By Ned Thomas, AICP, and Kevin Riley, AICP, April 13, 2021

More than a decade before the first trains rolled into the new Milpitas Transit Center, the City of Milpitas embarked on an ambitious plan to transform older industrial areas surrounding the site into vibrant mixed-use neighborhoods connected by a network of linear parks, pedestrian bridges, and complete streets. Today, as the City celebrates the success of its earlier planning efforts, planners are busy reimagining transit-oriented development to create significant new opportunities for affordable housing and jobs and complete the vision of the original Transit Area Specific Plan.

The Milpitas Transit Area Specific Plan

A 2001 Metropolitan Transportation Commission (MTC) resolution identified what would be needed to extend Bay Area Rapid Transit (BART) into Santa Clara County: a housing threshold of 3,850 units within a half-mile radius of each planned station. In June 2008, the Milpitas City Council adopted a Transit Area Specific Plan (TASP) to establish pedestrian-oriented new development in the area surrounding the future Milpitas Transit Center.

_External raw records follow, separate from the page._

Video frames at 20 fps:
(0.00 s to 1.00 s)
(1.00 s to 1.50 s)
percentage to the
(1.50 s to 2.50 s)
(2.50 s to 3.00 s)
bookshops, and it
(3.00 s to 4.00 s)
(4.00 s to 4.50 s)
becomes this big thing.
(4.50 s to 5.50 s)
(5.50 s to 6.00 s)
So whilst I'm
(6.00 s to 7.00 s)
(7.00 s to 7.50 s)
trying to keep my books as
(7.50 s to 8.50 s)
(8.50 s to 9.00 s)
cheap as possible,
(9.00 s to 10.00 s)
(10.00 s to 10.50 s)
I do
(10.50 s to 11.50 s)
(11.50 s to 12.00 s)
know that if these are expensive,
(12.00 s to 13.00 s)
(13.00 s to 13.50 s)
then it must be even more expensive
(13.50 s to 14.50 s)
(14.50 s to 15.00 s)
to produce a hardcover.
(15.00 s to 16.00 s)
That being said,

The City saw the Transit Center as a regional transportation hub connecting Valley Transportation Authority (VTA) light rail and regional bus service with the extension of BART into the South Bay

In one of the earliest examples of local conversion of low-intensity industrial buildings and uses to significantly higher densities, the TASP proposed that the nearly 100 privately owned properties in the 347 acres surrounding the Transit Center be transformed into a walkable transit-oriented community. New streets, parks, and public infrastructure would support thousands of new residents and visitors. But the Great Recession slowed and then stopped development in the region for three to four years.

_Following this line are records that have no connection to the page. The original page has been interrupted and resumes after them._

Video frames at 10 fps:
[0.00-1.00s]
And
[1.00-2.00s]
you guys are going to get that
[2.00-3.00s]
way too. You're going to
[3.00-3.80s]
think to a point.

The 2008 TASP envisioned a 20-year buildout of 7,100 housing units, 287,000 square feet of new retail, nearly a million square feet for jobs and offices, 350 hotel rooms, and the substantial public improvements needed to bring mobility, vitality, and livability to the Plan area. The Plan area’s boundaries extend to the northern edge of the Great Mall site, westward to Main Street, eastward to Berryessa Creek and Lundy Drive, and southward to the City’s border with San José.

Aerial photos (2007, top; 2019 bottom) show the dramatic change in land uses in the southern portion of the TASP area. The Milpitas Transit Center is located in the upper right corner. (Courtesy Urban Field Studio)

In 2008, there were only two multifamily neighborhoods with a total of 468 townhomes in the Plan area. Nearly 7,000 new housing units and approximately 185,000 square feet of retail space have now been entitled, and nearly all the projects are completed and occupied or under construction. By comparison, permits have been issued for only 9,260 square feet of office and employment uses — less than 2 percent of the planned total — and one 162-room extended-stay hotel.

The VTA Transit Center and Milpitas BART Station opened in April 2020, complete with new streetscape and bicycle facilities, a 1,600-car parking structure, and a regional bus transfer station. A colorful new pedestrian bridge over Montague Expressway has been completed, and two additional pedestrian bridges are planned for other key locations in the planning area.

A pedestrian bridge at the Milpitas Transit Center connects VTA light rail and BART, with new higher-density residential beyond left. (Credit: VTA)

The Milpitas Metro Plan

In February 2020, the City’s planning department teamed up with Urban Field Studio and M-Group to update the TASP to be consistent with the City’s new General Plan and to create new opportunities for future development and jobs near the Transit Center and pedestrian and bicycle connections throughout the area.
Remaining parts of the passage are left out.